QUINTA PARTE

I

HICIERON algunas locuras. Al llegar Ignacio, salieron los cinco un día, por la montaña secreta, vestidos de vaqueros del Oeste. El mal tiempo les obligó a refugiarse en una masía. Doña Elvira, cuando se enteró, se puso furiosa.

Hicieron teatro también. En una ocasión, Cosme y Monsi a dúo, debajo de aquel árbol que ahora, Viajera, está muerto. Cuando ensayaron con trajes y Monsi se presentó con el pelo alto y el refajo de cola de doña Elvira, a Cosme le cambió la cara. No del todo sorpresa, —ni contento— ni alarma.

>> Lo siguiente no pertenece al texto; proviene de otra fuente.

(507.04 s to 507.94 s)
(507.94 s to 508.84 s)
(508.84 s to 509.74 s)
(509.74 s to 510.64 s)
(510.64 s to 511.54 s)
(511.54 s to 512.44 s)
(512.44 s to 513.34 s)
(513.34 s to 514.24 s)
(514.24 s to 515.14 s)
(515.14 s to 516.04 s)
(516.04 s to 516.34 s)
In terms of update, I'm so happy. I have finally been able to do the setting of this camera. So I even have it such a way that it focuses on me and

La tarde que hizo su papel, entrado ya Septiembre, no sólo el corazón de actriz le latía. Las hojas del árbol desaparecido caían de veras, como pedía el autor. Con cada una de ellas, le parecía a Monsi que descendía sobre sus cabezas un signo de separación y de otoño. El drama los tomaba bajo su constelación. Cuando a primeros de Octubre dijo adiós, le rodaba por el alma esa impresión de sino bello y malo.

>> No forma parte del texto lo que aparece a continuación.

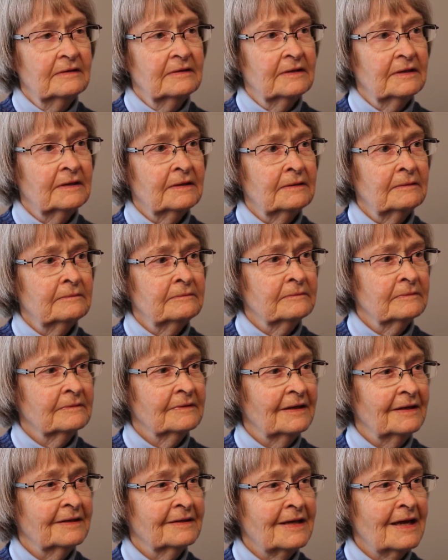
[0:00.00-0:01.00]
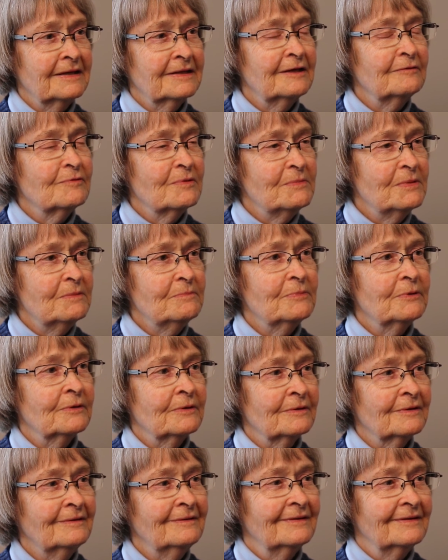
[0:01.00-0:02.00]
And I can
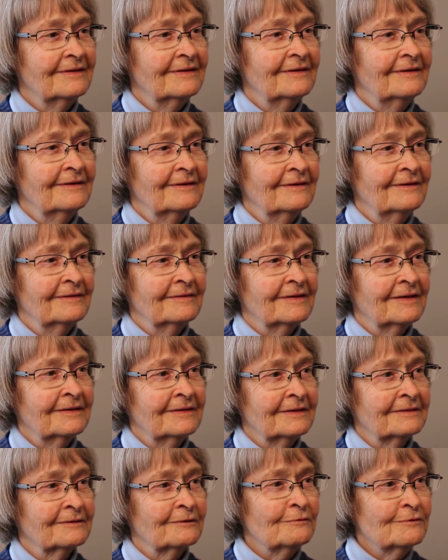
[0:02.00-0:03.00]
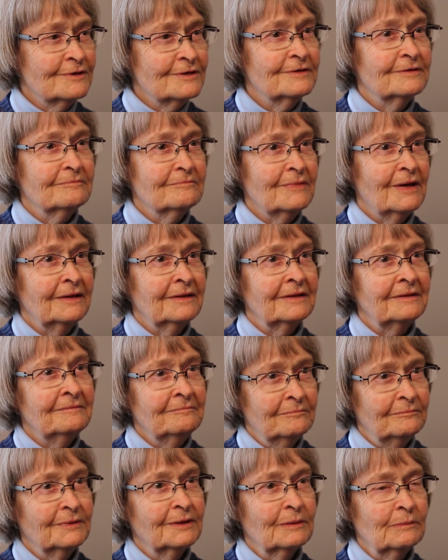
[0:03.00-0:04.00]
remember Gordon, my
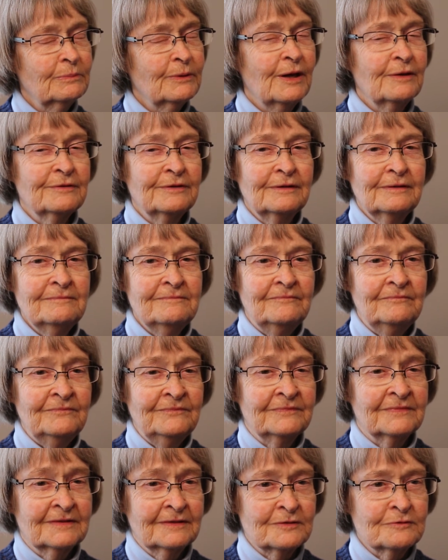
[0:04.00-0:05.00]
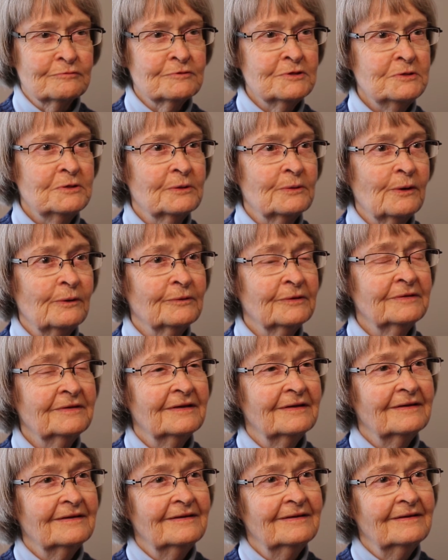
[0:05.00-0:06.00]
middle brother, the three-year-old,
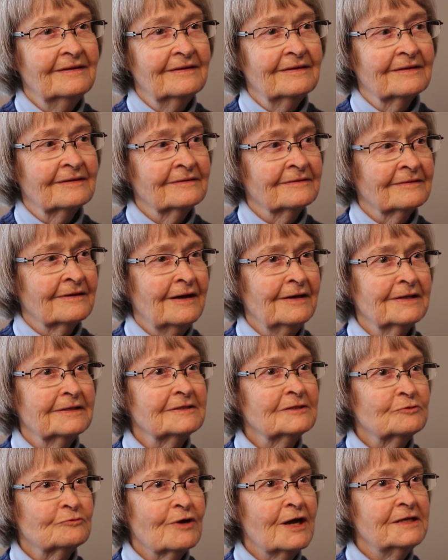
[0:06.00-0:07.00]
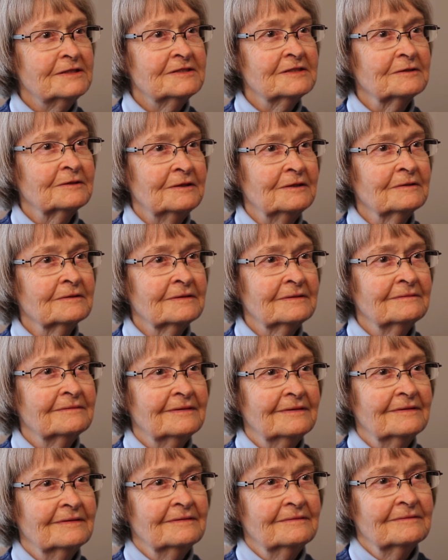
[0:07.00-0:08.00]
on his tricycle,
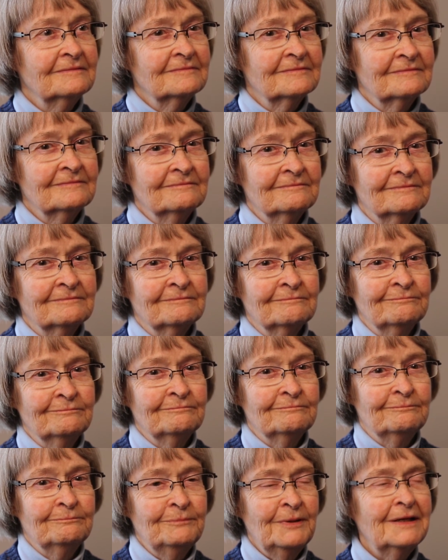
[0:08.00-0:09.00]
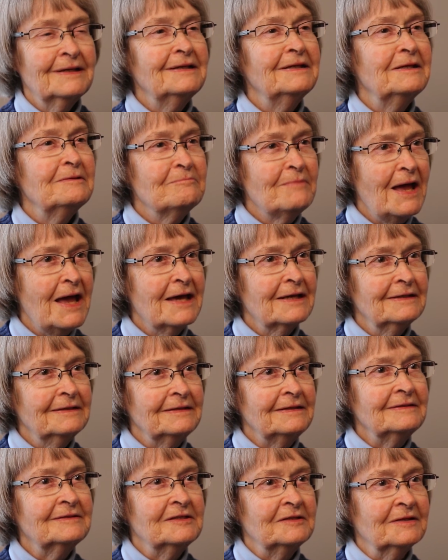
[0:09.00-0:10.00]
pedaling
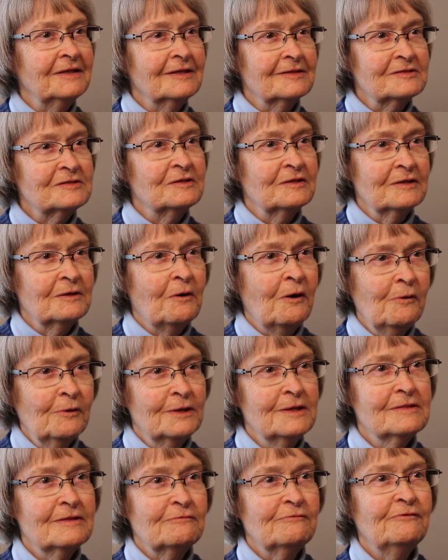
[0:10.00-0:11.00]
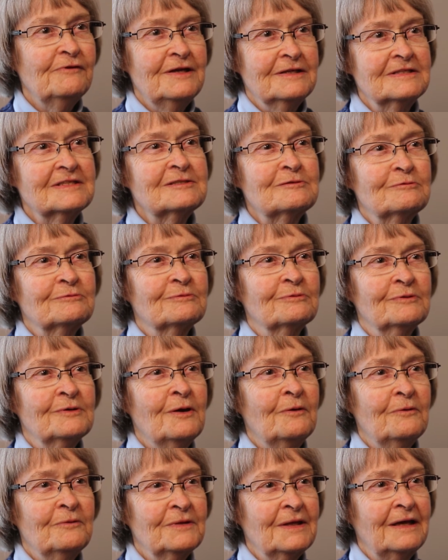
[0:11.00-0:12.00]
madly to get to the hole in the fence
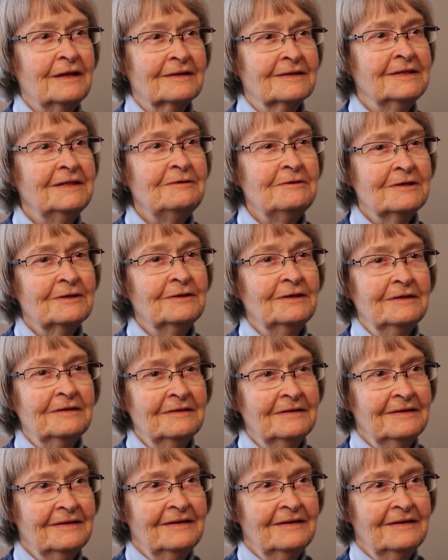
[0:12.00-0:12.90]
so that he could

Pero en realidad el signo de otoño no tenía sentido. Ni lo tenía la inminencia de una declaración. En Septiembre, y luego en invierno en Barcelona, sigue —como en el más vulgar amour de tête— coleccionando los signos menudos del favor. El bien que busca no es otro que aquel de los tiempos en que se arañaba las piernas en las sillas de la playa para ir a encontrar a Gabriel Carles cuando, una vez, el amor fué vida y se sentaba bajo el cielo lleno de cohetes, pensando con absoluta certeza: “Es esto. Es él.”

Vuelve a casa. Nada nuevo durante el otoño. Trabaja y se esfuerza en un mundo bueno. Colabora en los problemas que presenta Mamá Ignacia a Mamá. La viajera, cuando compara los retratos de aquel invierno con otros posteriores, de niña bonita, les encuentra una curiosa expresión de madurez.